И к слову об обмороках. Мы со Стенли только-только закончили обследовать умирающего эскимоса, когда в лазарет вошел капитан сэр Джон Франклин с двумя матросами, волочившими под руки Чарльза Беста, который, сообщили они, лишился чувств в каюте сэра Джона. Мы велели матросам положить Беста на ближайшую койку, и мне хватило минутного поверхностного осмотра, чтобы перечислить причины наступившего обморока: крайнее изнеможение, в котором находились все участники разведывательного отряда лейтенанта Гора после восьми с лишним дней непрестанного напряжения сил; голод (последние двое суток на льду мы практически ничего не ели помимо сырой медвежатины); обезвоживание организма (мы не могли себе позволить тратить время, чтобы останавливаться и растапливать снег на спиртовках, и потому приняли неудачное решение жевать снег и лед, что ведет скорее к понижению, нежели к повышению содержания воды в организме); и причина, в высшей степени очевидная для меня, но, как ни странно, не принятая во внимание офицерами, допрашивавшими Беста, – бедняга стоял и докладывал капитанам, по-прежнему находясь в семи или восьми шерстяных фуфайках и свитерах, и лишь спустя какое-то время получил разрешение снять окровавленную шинель.

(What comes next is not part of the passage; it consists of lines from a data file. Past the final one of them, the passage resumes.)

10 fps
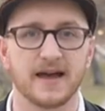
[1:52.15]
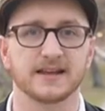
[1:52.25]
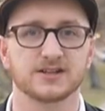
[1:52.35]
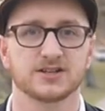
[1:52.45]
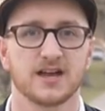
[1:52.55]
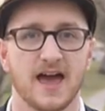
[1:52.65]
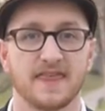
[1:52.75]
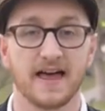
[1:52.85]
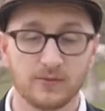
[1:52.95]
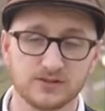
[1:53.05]
manage,
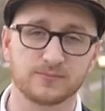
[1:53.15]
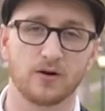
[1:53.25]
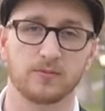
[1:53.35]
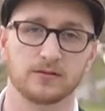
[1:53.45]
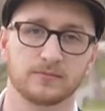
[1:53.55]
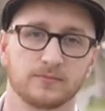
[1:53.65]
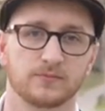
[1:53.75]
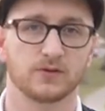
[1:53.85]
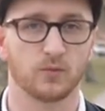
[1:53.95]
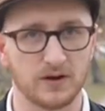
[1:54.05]
and that was the problem
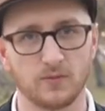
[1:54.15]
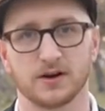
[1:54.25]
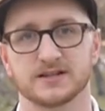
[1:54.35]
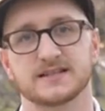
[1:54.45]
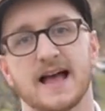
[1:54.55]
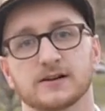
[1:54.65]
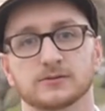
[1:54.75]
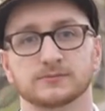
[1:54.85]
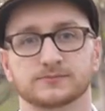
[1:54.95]
that we wanted to tackle.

После восьми дней на льду при средней температуре воздуха около ноля тепло на жилой палубе показалось мне чрезмерным, и я стащил с себя все свитера, кроме двух, едва только добрался до лазарета. Для Беста оно оказалось невыносимым.
Выслушав мои заверения в том, что Бест оправится – доза нюхательной соли уже почти привела беднягу в чувство, – сэр Джон с видимым отвращением взглянул на нашего пациента-эскимоса, теперь лежавшего ничком, поскольку мы со Стенли обследовали спину раненого в поисках пули, и осведомился:
– Он будет жить?
– Недолго, сэр Джон, – ответил Стивен Сэмюел Стенли.

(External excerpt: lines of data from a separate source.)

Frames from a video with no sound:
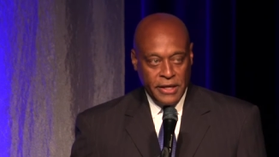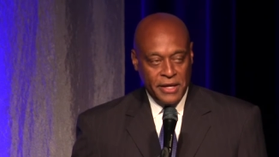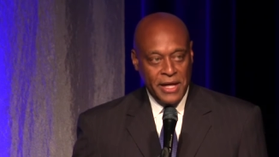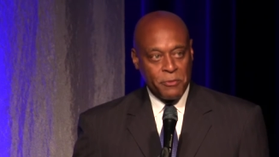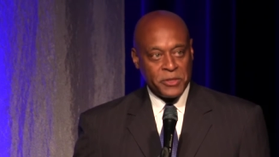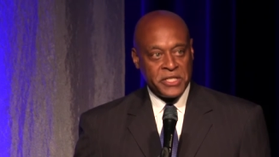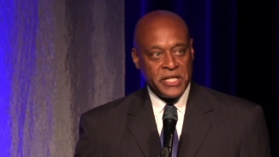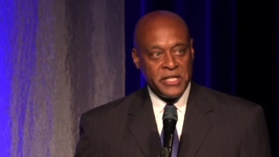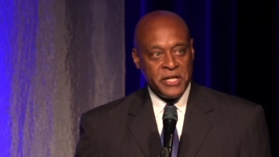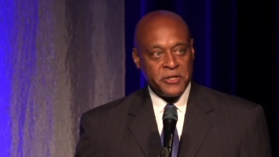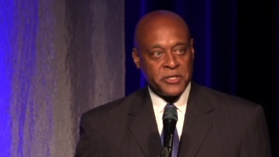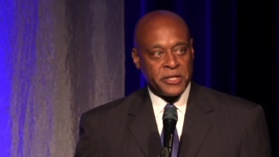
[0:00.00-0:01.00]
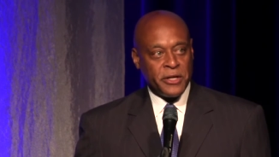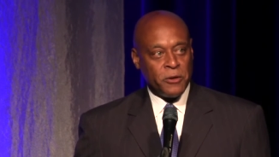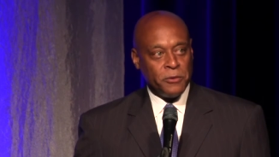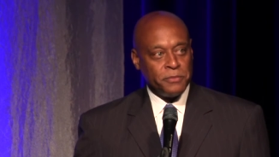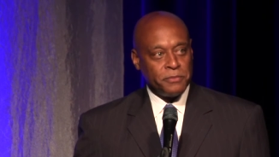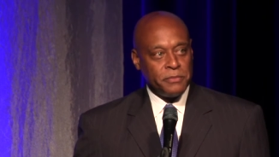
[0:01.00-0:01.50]
Now, that was ten years
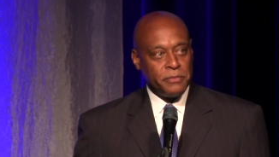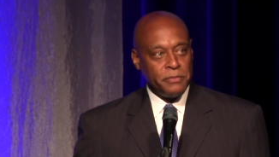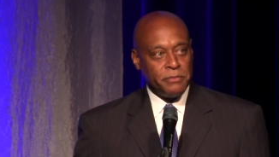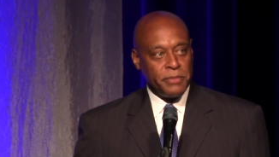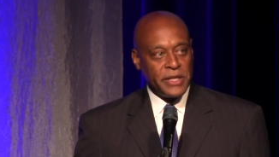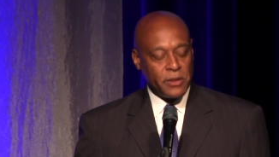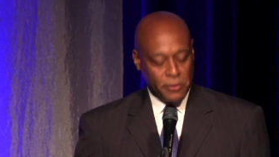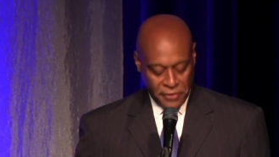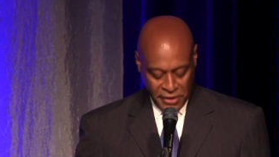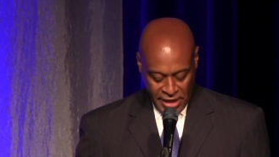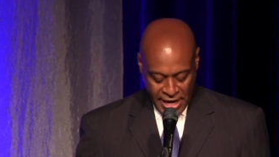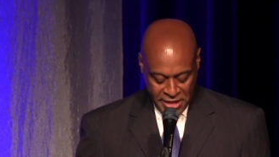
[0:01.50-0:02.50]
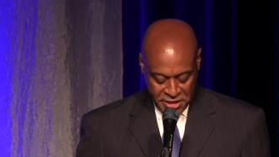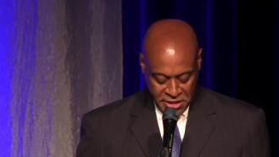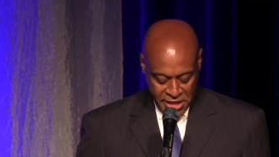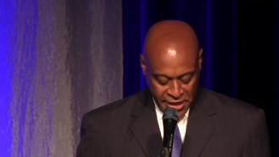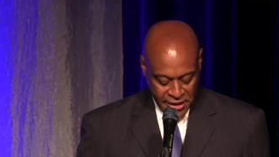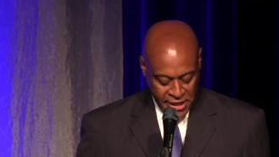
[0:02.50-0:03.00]
ago, but over the last
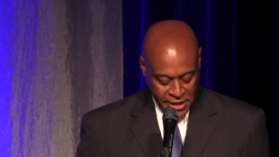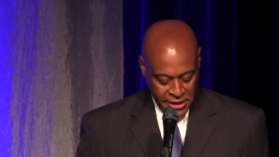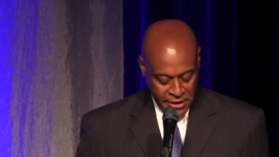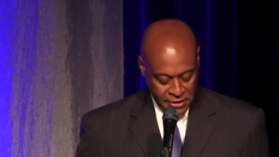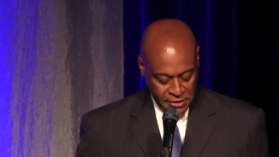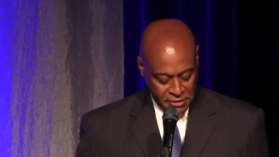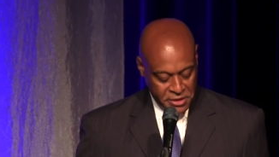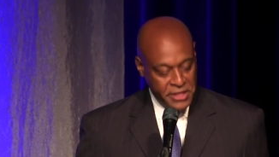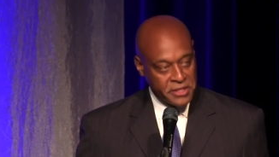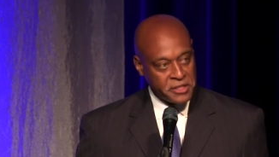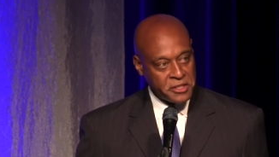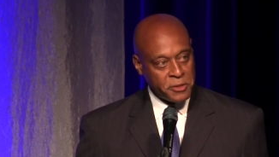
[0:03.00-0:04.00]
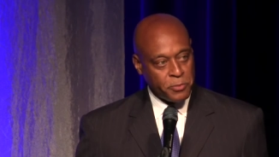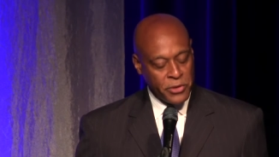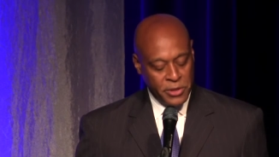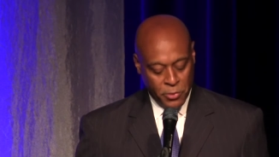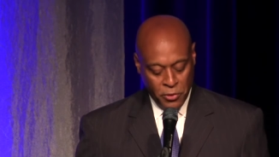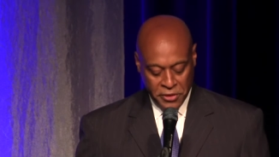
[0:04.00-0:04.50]
decade since the
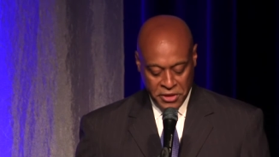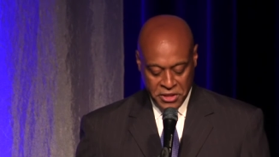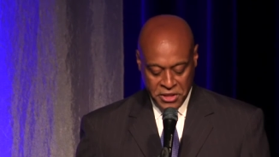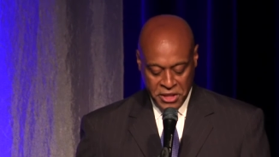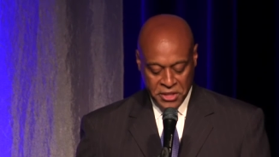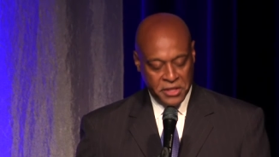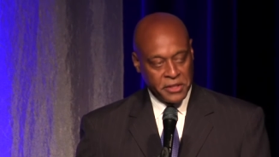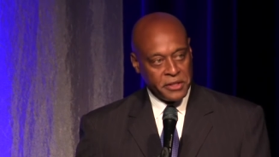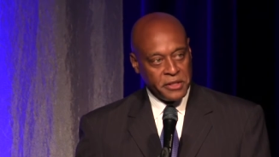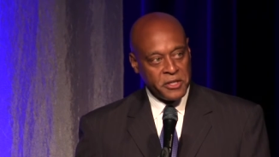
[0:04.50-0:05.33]
Supreme Court decision,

Я опешил от таких слов, произнесенных в присутствии пациента, – при умирающих мы, доктора, обычно сообщаем друг другу наши прогнозы на латыни и бесстрастным голосом, – но сразу же сообразил, что эскимос едва ли понимает по-английски.
– Переверните его на спину, – приказал сэр Джон.
Мы осторожно сделали это, и, хотя наш седоволосый пациент, остававшийся в сознании все время, пока мы обследовали рану, наверняка по-прежнему испытывал мучительную, нестерпимую боль, он не издал ни звука. Его взгляд был прикован к лицу начальника экспедиции.
Сэр Джон склонился над ним и, с расстановкой произнося слова – словно он обращался к глухому ребенку или идиоту, – прокричал:
– Кто… ты… такой?
Эскимос пристально смотрел на сэра Джона.
– Как… твое… имя? – проорал сэр Джон. – Из какого… ты… племени?
Умирающий не ответил.
Сэр Джон потряс головой и поморщился от отвращения – хотя было ли оно вызвано зияющей раной на груди эскимоса или упрямым молчанием аборигена, я не знаю.
– Где другой абориген? – спросил сэр Джон у Стенли.